Copy out the lines of the records below, and only those lines, from the one with "[0:00.60-0:00.80]" through the one with "Verbatim transcript: So", exactly as they appear.

(Collected data entries)

● ● ● ● ● ● ●

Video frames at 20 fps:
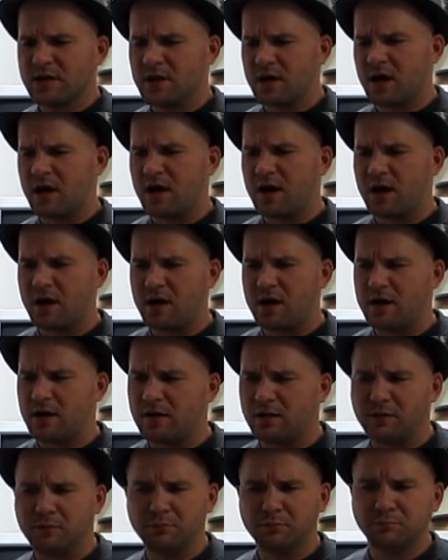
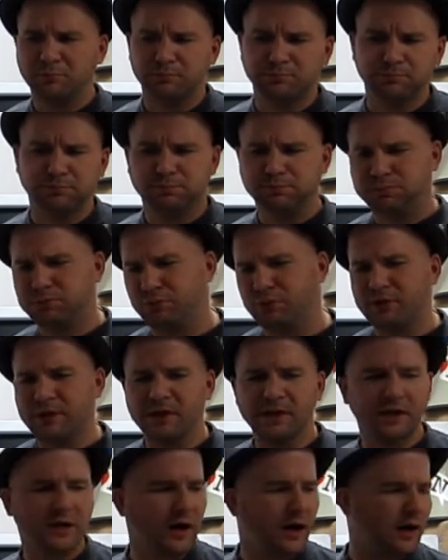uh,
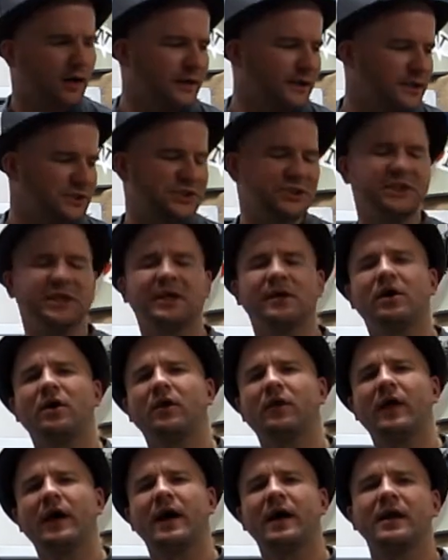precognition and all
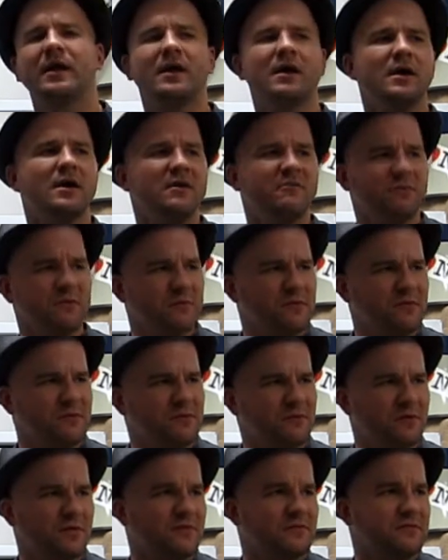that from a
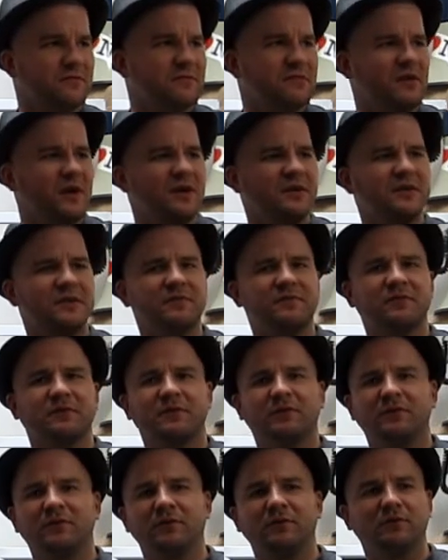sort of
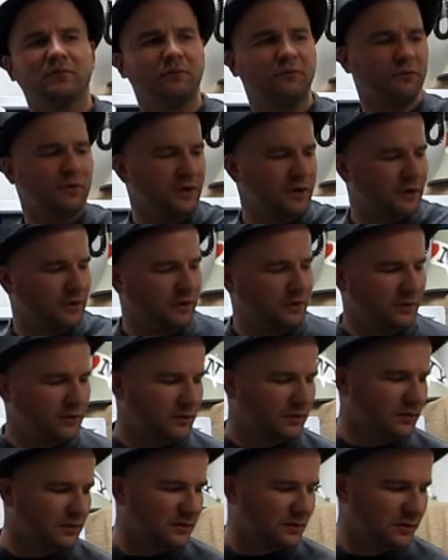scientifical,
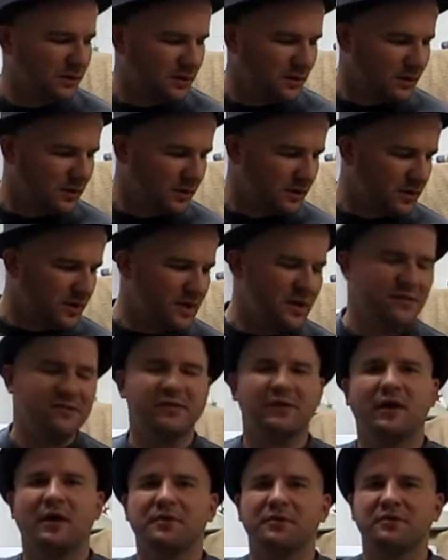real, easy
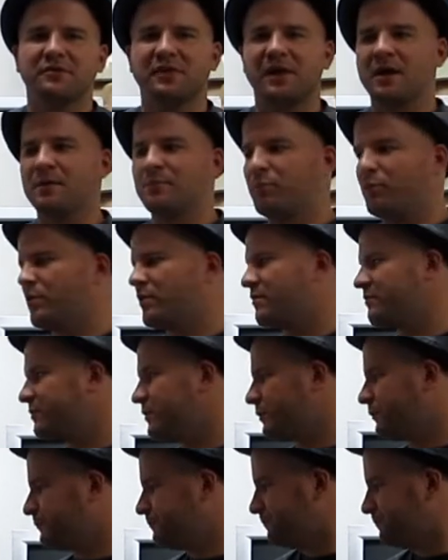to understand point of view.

● ● ● ● ● ● ●

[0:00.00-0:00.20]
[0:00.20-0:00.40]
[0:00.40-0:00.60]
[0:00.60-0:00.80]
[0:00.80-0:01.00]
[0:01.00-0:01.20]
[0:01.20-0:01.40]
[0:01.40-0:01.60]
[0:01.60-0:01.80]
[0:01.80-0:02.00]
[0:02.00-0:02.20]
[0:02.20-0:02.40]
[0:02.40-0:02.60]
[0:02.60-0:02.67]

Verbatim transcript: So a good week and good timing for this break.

● ● ● ● ● ● ●

Your solution:
[0:00.60-0:00.80]
[0:00.80-0:01.00]
[0:01.00-0:01.20]
[0:01.20-0:01.40]
[0:01.40-0:01.60]
[0:01.60-0:01.80]
[0:01.80-0:02.00]
[0:02.00-0:02.20]
[0:02.20-0:02.40]
[0:02.40-0:02.60]
[0:02.60-0:02.67]

Verbatim transcript: So a good week and good timing for this break.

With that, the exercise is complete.